As for aftermarket solutions, the way PV is integrated into the vehicle system is slightly different on each vehicle. Therefore, the integrated system needs to be improved or adjusted for the specific vehicle to achieve optimal performance.

In order to integrate the panels into the body parts of the car, TNO scientists hope to use modules that are as similar as possible to traditional products in the solar industry. In this way, a large-scale supply chain can be used to provide improvements, efficiency and costs. Newmann emphasized: "We can bear higher costs than traditional photovoltaics, and if we maintain close contact with the photovoltaic industry in manufacturing, we can get better value in the solar mobility industry."

Crystalline Silicon

In this market segment, the mainstream photovoltaic technology is still crystalline silicon photovoltaics because it has the largest output . Newman pointed out: "At present, we need a higher energy production density than the usual solar thin-film cells (CIGS).

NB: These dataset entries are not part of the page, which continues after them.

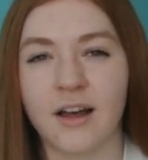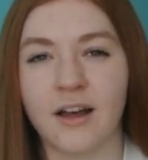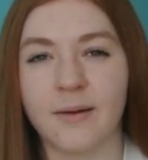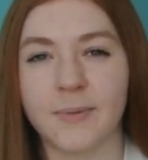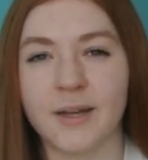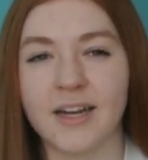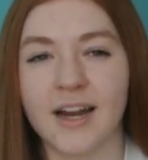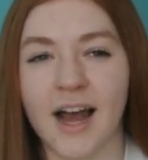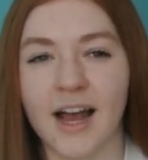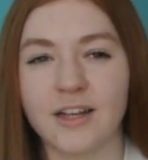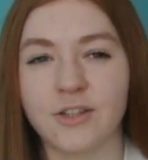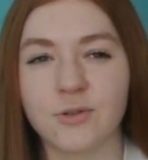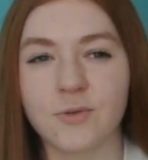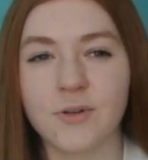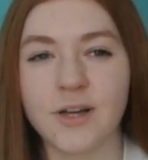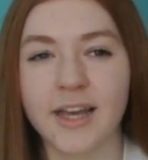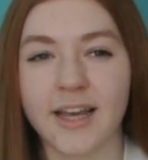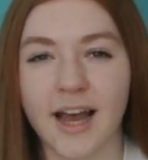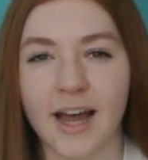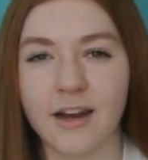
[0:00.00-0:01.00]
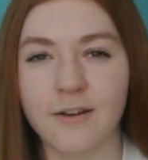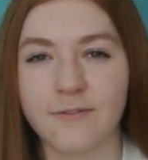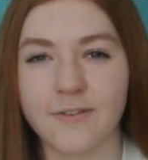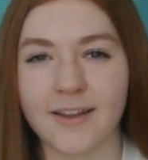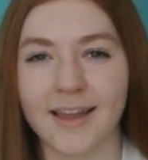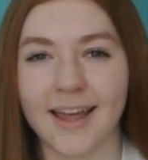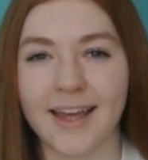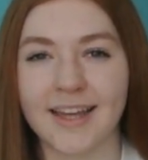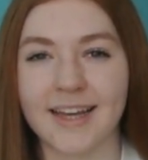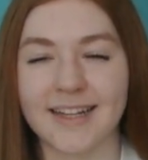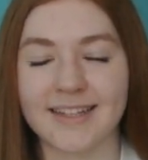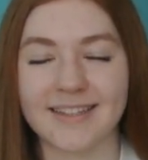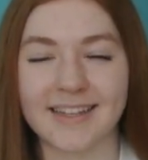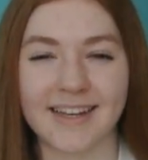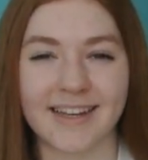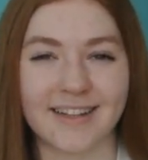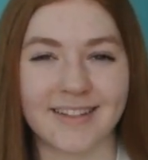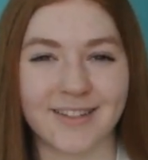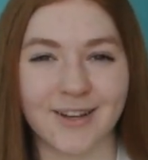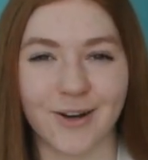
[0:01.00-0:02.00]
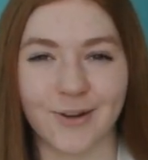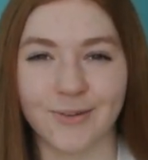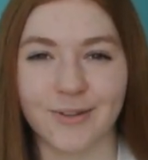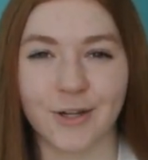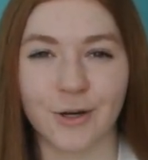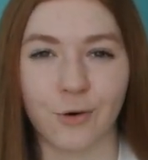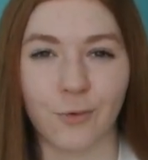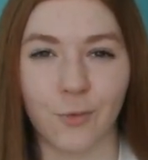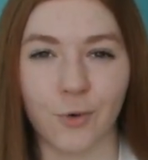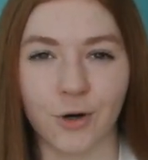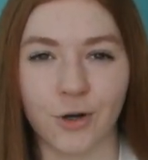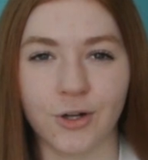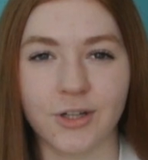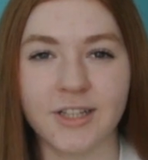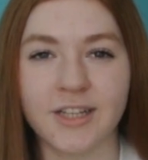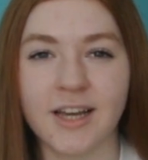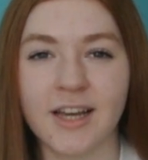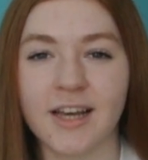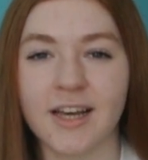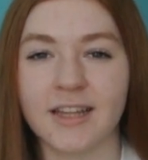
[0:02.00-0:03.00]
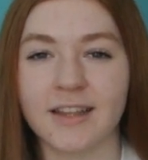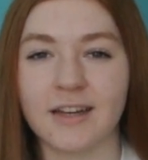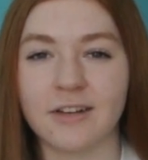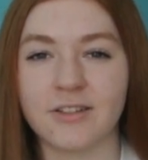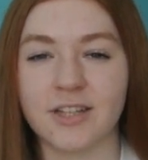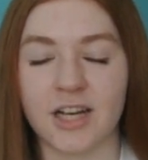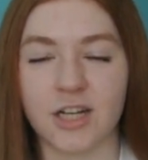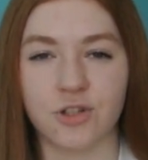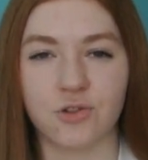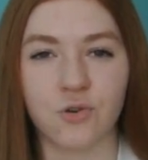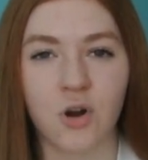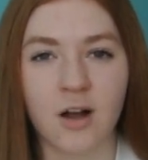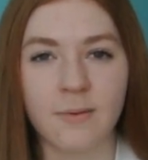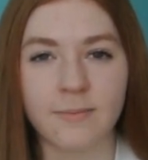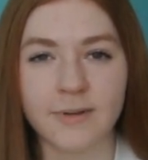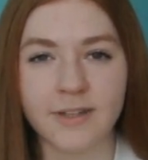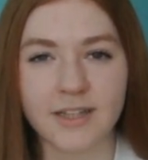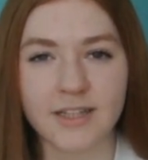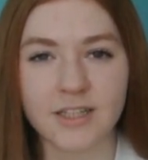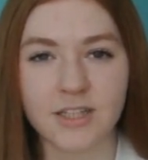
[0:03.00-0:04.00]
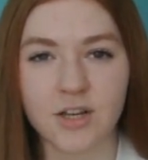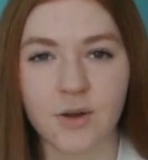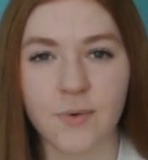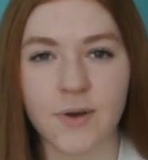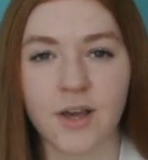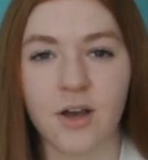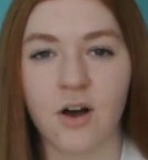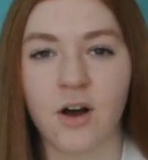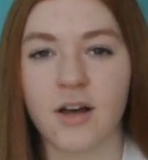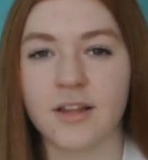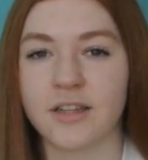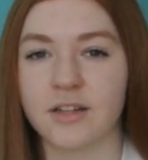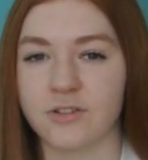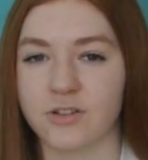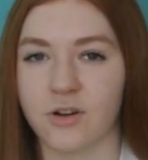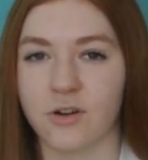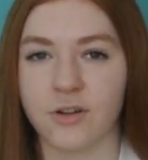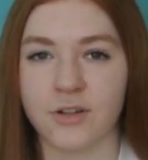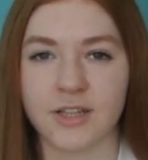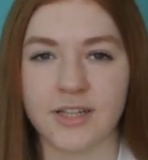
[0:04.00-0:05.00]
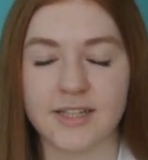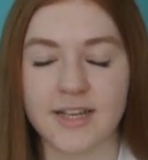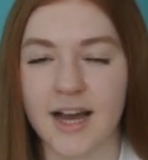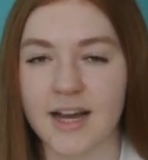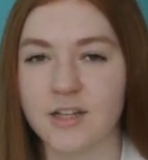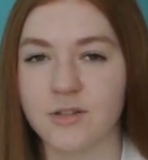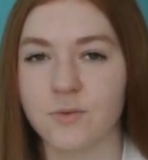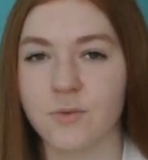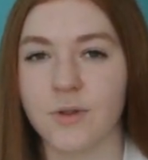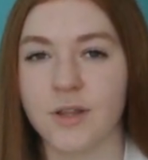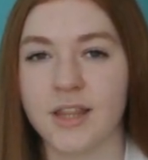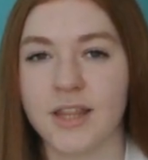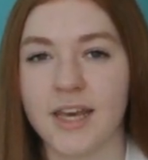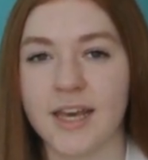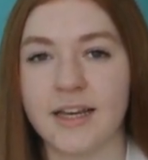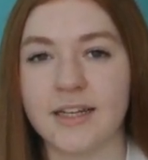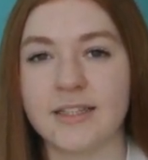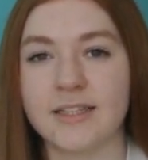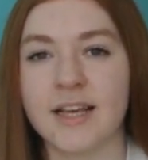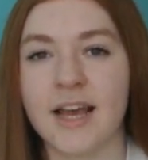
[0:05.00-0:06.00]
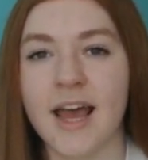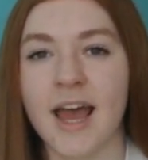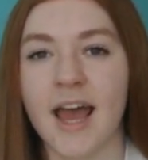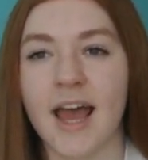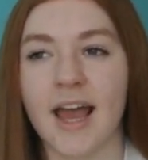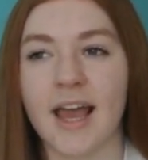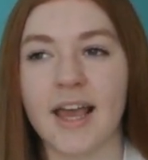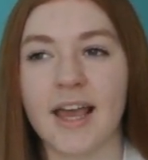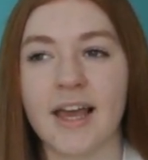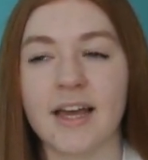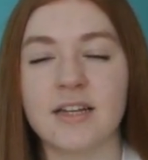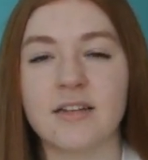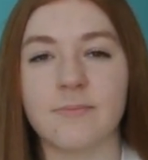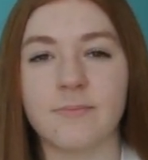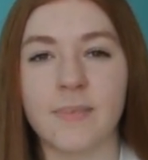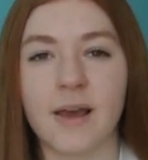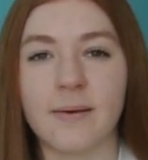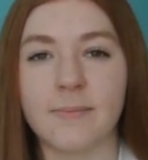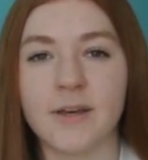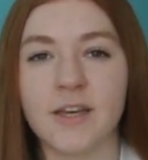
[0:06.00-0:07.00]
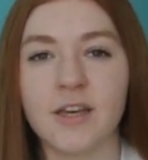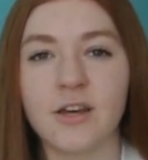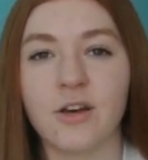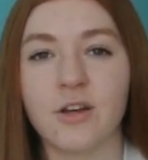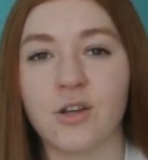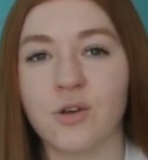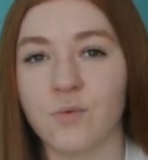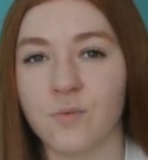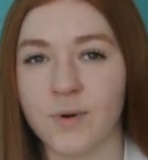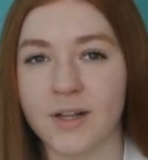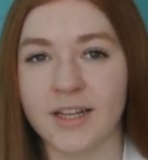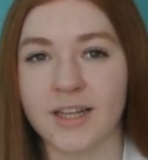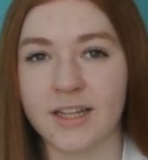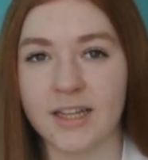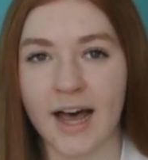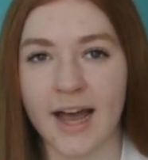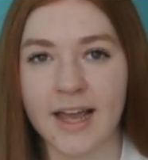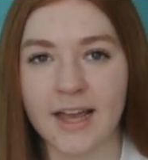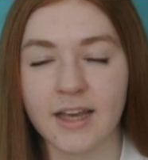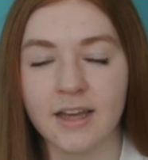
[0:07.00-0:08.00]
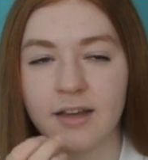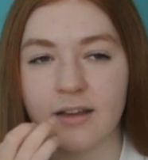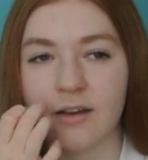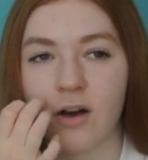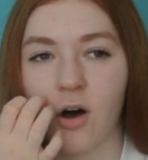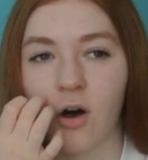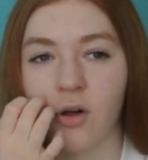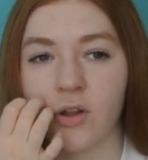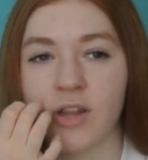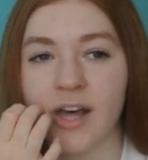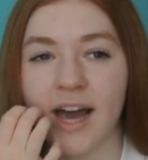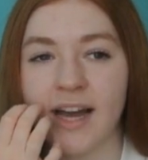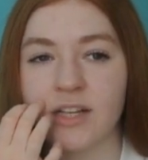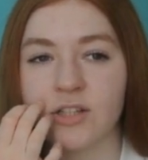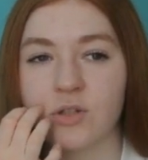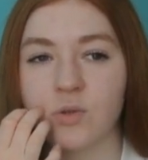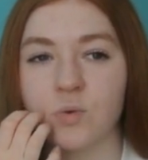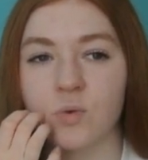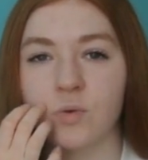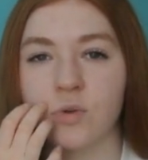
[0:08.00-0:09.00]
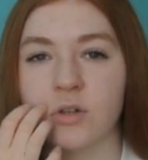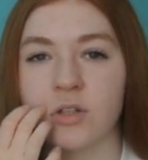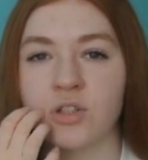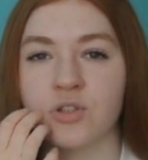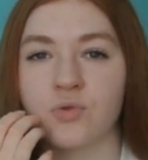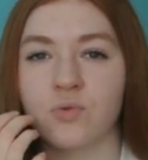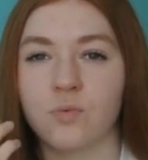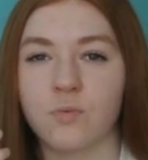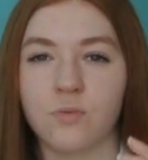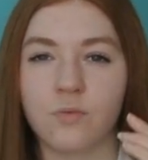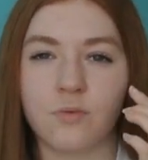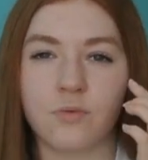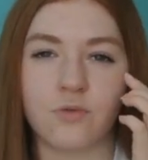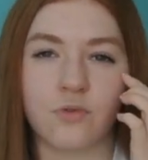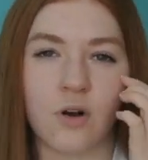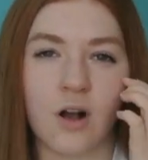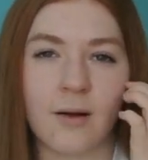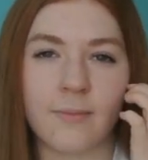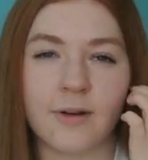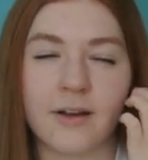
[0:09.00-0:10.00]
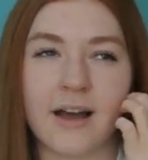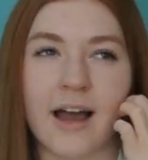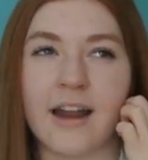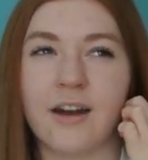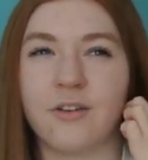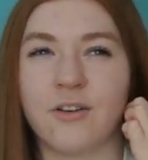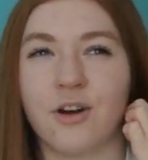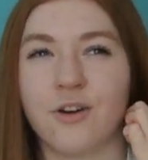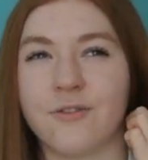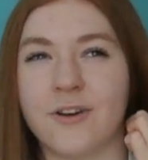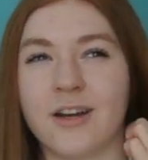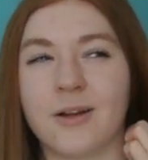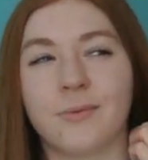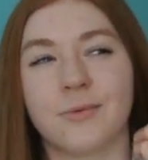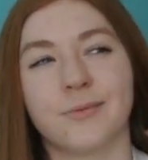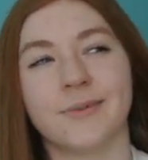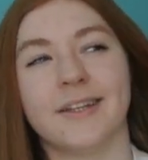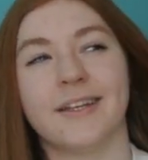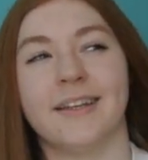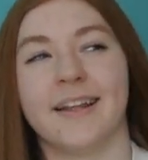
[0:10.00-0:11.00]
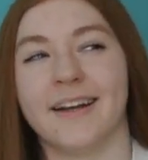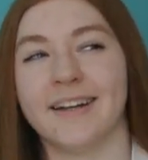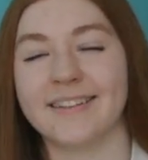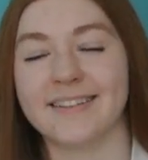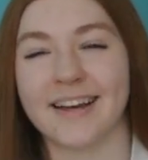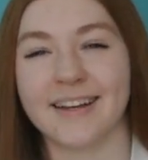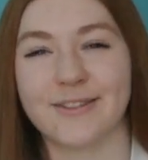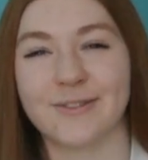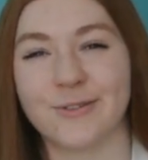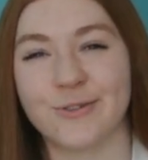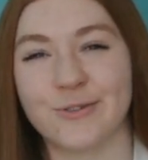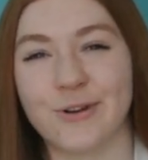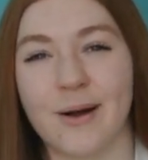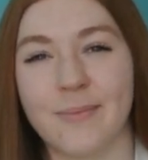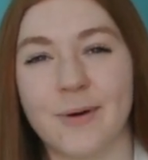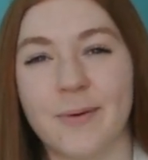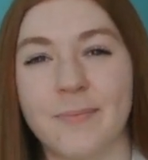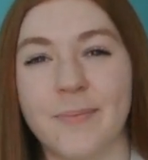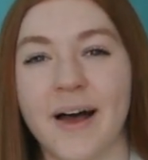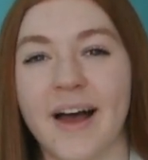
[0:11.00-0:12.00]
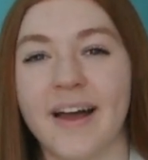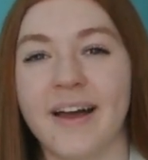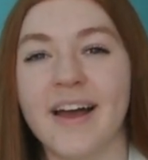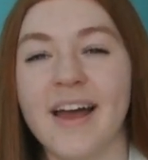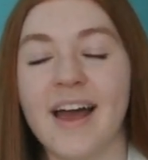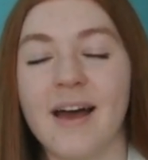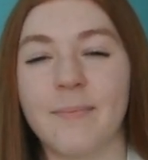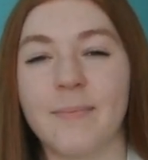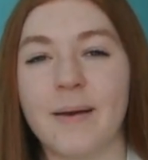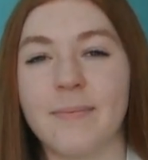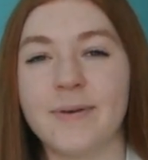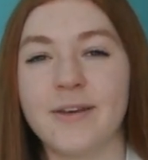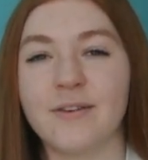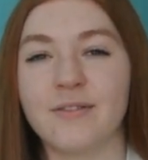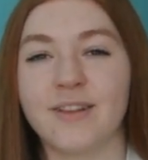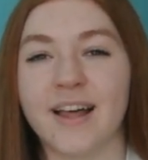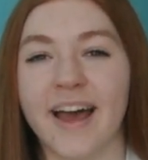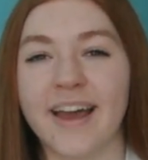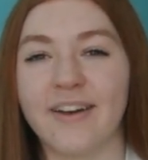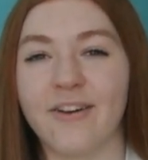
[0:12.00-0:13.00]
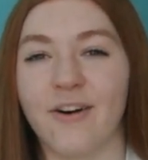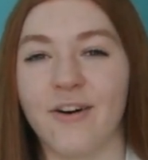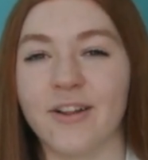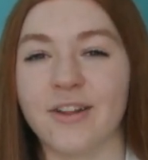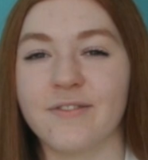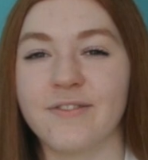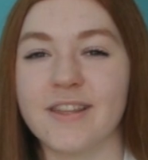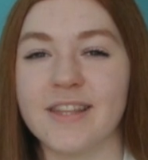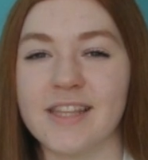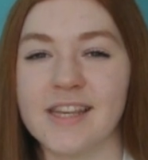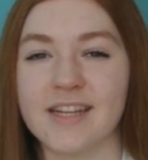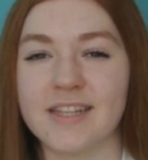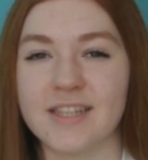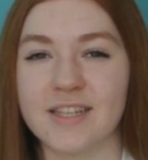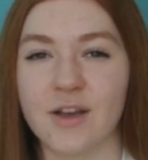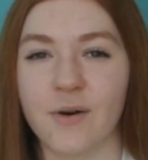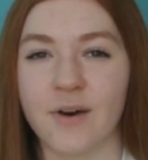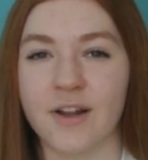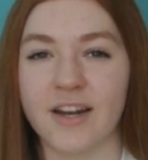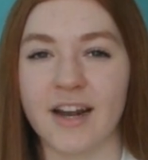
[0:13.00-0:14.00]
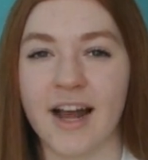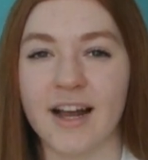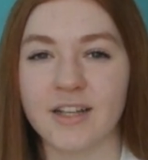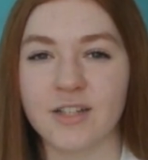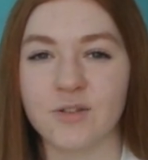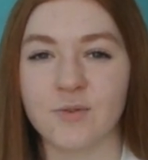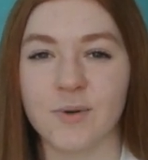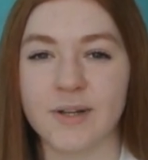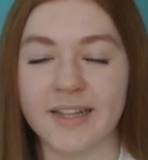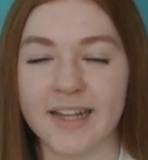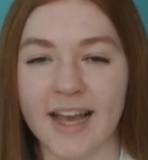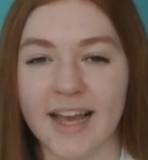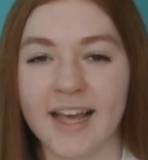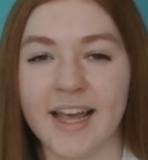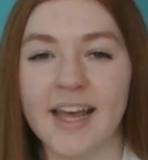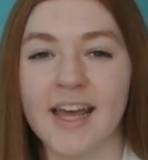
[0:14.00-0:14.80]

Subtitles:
In high school, I kind of feel like it's own little world. There's like drama that's going on, there's all these high school things, and maybe you really like all the high school drama. I don't know if anyone really likes high school drama, but maybe you like all of the things that go on in high school, and like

We are committed to CIGS integration because it has obvious advantages in terms of light weight and flexibility."

However, the supply chain for crystalline silicon is much better from a cost perspective. “You can bend a crystalline silicon panel into the desired shape. Most parts of the vehicle are flat and can accommodate crystalline silicon. So we think this is the most promising technology at the moment,” she said.

Crystalline solar cells are also easier to bond on car roofs, at least with current leading technologies. Shadows can cross the vehicle in very unpredictable and different ways at different times. In contrast, crystalline silicon also responds better to dynamic shadow environments. "We hope to come up with a thin-film solution in the future that performs better in these environments and eventually add a perovskite layer or a CIGS layer," Newmann said.

Security Question

At the same time, the research team is exploring reliability and safety issues, using crash and split tests to understand what happens when an accident occurs. When an accident occurs, solar panels on the roof or other surfaces may be damaged.

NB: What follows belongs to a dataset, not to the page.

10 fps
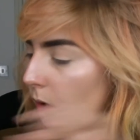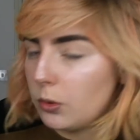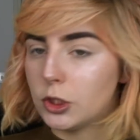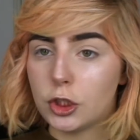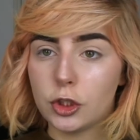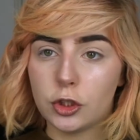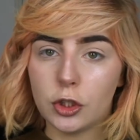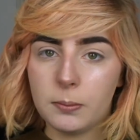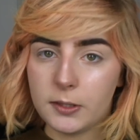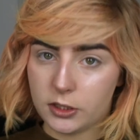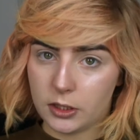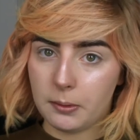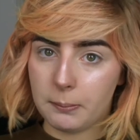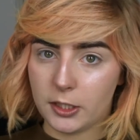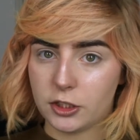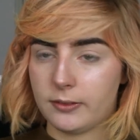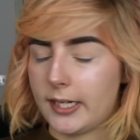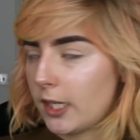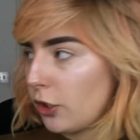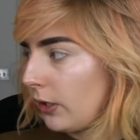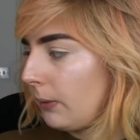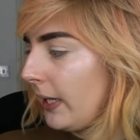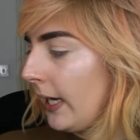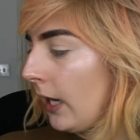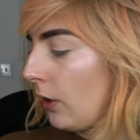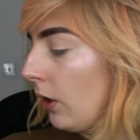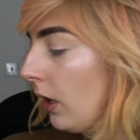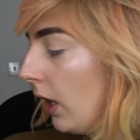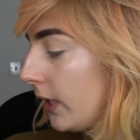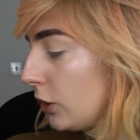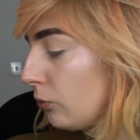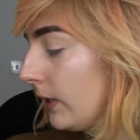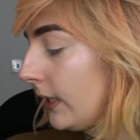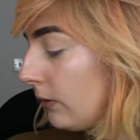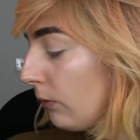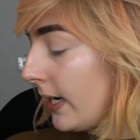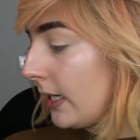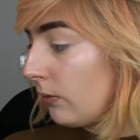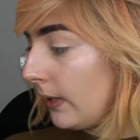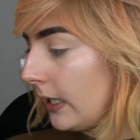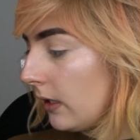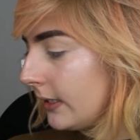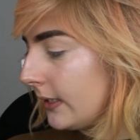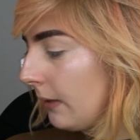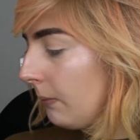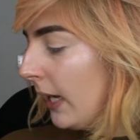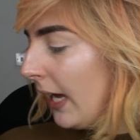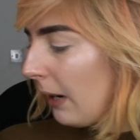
was super, super buttery and creamy, and I just really, really, really liked them.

“Normally, for example, one cannot touch the voltage from one corner of the roof to the other and that is not a problem,” Newmann said. “However, in the event of an accident, these parts of the roof could be closer together, potentially endangering rescue workers and a risk of electric shock cannot be ruled out.” The plan is to ensure these panels are at safe levels.

Another important factor is to consider the specific situation when a car with solar panels on the front hits a pedestrian. "For example, we have to see how the glass breaks in a collision with a person's head. We have to see what kind of damage this kind of collision causes to the pedestrian's head compared to a car without panels, and we have to make sure that the use of solar panels does not increase any risks," said Newmann.

She stressed that in this market segment, it is very important to avoid such problems at an early stage. "Even if the technology has clear advantages, we have to make sure we introduce it to the market in a safe way."

Market size

From a technical point of view, there will not be much of a hurdle in introducing 21% energy-efficient panels on electric vehicle bodies and producing tens of thousands of vehicles in the next five years. Many people may consider buying photovoltaic integrated electric vehicles because of the convenience. Newman predicts : "By 2030, electric vehicles equipped with solar panels may account for 10% of the electric vehicle market. This will be a fairly large market."

Looking to the future, Newman said it might be difficult to see electric cars powered entirely by solar panels. “It’s going to be hard to get rid of cables completely,” she concluded. “But if you live in a sunny place, you could drive your car for weeks in the summer without having to charge it.”